Cultural experience colors
environmental perceptions
By Kate Wilhelm
Native Canadians feel a closer relationship with the environment than their non-native counterparts do, say researchers.
Former geography undergraduate Jeremy Shute, now a master's student at Carleton University, and College of Social Science dean David Knight have studied how members of the Teme-Augama Anishnabai band and non-native inhabitants relate to the environment in the Temagami area of Northern Ontario.
"Our concern was to clearly identify that indigenous and European Canadians have different knowledge and perceptions of like environments," says Knight. "We found that the Teme-Augama Anishnabai perceive the land in a more complex, more detailed way than do the non-indigenous people."

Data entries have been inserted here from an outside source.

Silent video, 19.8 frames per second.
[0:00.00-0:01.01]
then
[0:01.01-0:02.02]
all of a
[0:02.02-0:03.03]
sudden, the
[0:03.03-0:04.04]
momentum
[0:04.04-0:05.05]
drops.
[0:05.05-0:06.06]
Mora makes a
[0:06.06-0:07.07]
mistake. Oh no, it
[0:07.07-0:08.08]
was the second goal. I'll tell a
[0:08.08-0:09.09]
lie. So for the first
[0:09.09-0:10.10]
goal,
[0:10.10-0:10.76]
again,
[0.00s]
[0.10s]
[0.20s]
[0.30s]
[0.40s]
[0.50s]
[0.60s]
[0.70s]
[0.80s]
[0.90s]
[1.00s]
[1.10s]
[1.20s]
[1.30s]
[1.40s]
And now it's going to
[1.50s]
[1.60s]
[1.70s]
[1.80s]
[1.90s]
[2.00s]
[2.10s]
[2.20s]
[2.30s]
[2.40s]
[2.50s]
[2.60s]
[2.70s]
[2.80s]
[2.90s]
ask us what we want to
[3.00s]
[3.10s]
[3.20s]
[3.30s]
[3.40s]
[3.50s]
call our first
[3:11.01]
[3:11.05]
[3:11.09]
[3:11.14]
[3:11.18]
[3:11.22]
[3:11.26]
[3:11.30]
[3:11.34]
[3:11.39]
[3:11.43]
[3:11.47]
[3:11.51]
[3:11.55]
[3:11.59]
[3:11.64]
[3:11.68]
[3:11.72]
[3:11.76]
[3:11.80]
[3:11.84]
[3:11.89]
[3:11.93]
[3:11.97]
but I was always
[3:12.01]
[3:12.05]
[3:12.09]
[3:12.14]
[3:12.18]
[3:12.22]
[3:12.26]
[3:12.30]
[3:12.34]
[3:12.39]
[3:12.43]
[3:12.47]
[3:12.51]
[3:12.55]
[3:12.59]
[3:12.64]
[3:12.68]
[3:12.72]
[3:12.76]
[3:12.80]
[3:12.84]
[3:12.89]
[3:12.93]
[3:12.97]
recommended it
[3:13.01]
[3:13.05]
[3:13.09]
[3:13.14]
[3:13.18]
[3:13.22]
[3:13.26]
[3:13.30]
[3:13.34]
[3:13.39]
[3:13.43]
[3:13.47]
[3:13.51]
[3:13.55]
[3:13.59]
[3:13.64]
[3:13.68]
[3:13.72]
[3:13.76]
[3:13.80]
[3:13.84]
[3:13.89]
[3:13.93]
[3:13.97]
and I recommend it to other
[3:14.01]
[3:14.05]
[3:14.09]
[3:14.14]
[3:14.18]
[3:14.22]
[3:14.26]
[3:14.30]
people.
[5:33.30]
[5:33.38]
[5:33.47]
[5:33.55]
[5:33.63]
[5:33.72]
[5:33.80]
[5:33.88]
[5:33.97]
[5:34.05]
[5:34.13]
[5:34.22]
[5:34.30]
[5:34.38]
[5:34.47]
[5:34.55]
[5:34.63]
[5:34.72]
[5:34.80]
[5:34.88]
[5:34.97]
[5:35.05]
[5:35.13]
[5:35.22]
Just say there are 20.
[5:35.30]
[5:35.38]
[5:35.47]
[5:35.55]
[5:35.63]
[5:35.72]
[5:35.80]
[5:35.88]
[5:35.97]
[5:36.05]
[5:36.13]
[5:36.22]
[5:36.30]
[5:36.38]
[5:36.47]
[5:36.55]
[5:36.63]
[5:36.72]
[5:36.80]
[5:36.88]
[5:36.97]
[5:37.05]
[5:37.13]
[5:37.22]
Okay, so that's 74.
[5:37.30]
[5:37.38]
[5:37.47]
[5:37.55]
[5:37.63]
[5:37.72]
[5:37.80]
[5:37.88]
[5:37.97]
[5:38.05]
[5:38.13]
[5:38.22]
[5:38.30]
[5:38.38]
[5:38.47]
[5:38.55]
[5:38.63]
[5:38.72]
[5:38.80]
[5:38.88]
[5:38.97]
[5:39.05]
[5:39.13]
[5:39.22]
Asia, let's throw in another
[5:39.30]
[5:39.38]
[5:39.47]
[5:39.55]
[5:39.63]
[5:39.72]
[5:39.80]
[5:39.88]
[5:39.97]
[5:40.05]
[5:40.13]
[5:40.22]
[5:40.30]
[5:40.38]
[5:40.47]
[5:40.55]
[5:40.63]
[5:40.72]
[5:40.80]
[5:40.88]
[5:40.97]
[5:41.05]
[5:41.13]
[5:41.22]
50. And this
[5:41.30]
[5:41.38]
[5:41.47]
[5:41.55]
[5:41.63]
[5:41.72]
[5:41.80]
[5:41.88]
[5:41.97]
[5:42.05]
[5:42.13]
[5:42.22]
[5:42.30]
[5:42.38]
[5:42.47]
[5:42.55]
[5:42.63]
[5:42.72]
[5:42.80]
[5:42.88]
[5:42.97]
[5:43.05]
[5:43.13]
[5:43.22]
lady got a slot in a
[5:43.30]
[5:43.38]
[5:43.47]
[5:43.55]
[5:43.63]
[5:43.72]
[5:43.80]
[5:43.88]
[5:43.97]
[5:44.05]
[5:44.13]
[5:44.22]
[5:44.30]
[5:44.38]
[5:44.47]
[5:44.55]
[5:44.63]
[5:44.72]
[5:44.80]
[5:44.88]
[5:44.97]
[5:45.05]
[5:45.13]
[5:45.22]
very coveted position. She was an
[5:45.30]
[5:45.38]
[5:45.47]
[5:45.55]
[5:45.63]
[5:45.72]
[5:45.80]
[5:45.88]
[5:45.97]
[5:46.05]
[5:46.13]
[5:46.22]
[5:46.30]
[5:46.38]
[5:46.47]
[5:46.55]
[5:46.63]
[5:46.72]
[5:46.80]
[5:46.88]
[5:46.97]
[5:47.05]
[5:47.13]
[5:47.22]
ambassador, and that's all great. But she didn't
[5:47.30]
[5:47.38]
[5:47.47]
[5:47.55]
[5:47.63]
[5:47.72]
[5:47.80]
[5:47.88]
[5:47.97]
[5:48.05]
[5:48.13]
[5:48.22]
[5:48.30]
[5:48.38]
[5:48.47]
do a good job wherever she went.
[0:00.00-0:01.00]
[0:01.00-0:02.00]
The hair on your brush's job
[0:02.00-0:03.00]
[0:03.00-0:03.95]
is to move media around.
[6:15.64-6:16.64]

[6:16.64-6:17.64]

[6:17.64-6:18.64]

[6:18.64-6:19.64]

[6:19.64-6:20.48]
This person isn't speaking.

The study focused on members of the Wendaban Stewardship Authority (WSA), which consisted of both native and non-native people. The WSA was established in the Temagami area as a joint council of non-native government appointees and local natives to address land-management issues.
As part of the study, the participating WSA members explained the nature of their approach to the environment through the use of mental mapping and informal discussion rather than through structured interviews. This unique approach revealed many important differences between native and non-native views of the local environment.
The Teme-Augama Anishnabai members, for example, viewed local rivers and waterways as sources of both food and transportation; the government appointees viewed them primarily as a source of recreation. And although the clear-cutting of old-growth forest in the area was a concern to all WSA members, natives spoke in more intimate terms.
"The Teme-Augama Anishnabai talked about learning from the old people in their community, hearing stories from elders and parents about the land and the people who had lived on it, and of learning from their own travels on the land," says Knight.
The non-native concern for the forests was more political. Government appointees learned about the area through sources such as meetings or books. But both native and non-native members of the WSA were concerned with maintaining the environmental integrity of the Temagami area.
Shute and Knight's study demonstrates both similar concerns for the environment and important differences between native and non-native approaches to the land and the environment.
"Members of the WSA must explore these differences as they seek to come to new levels of understanding," says Knight.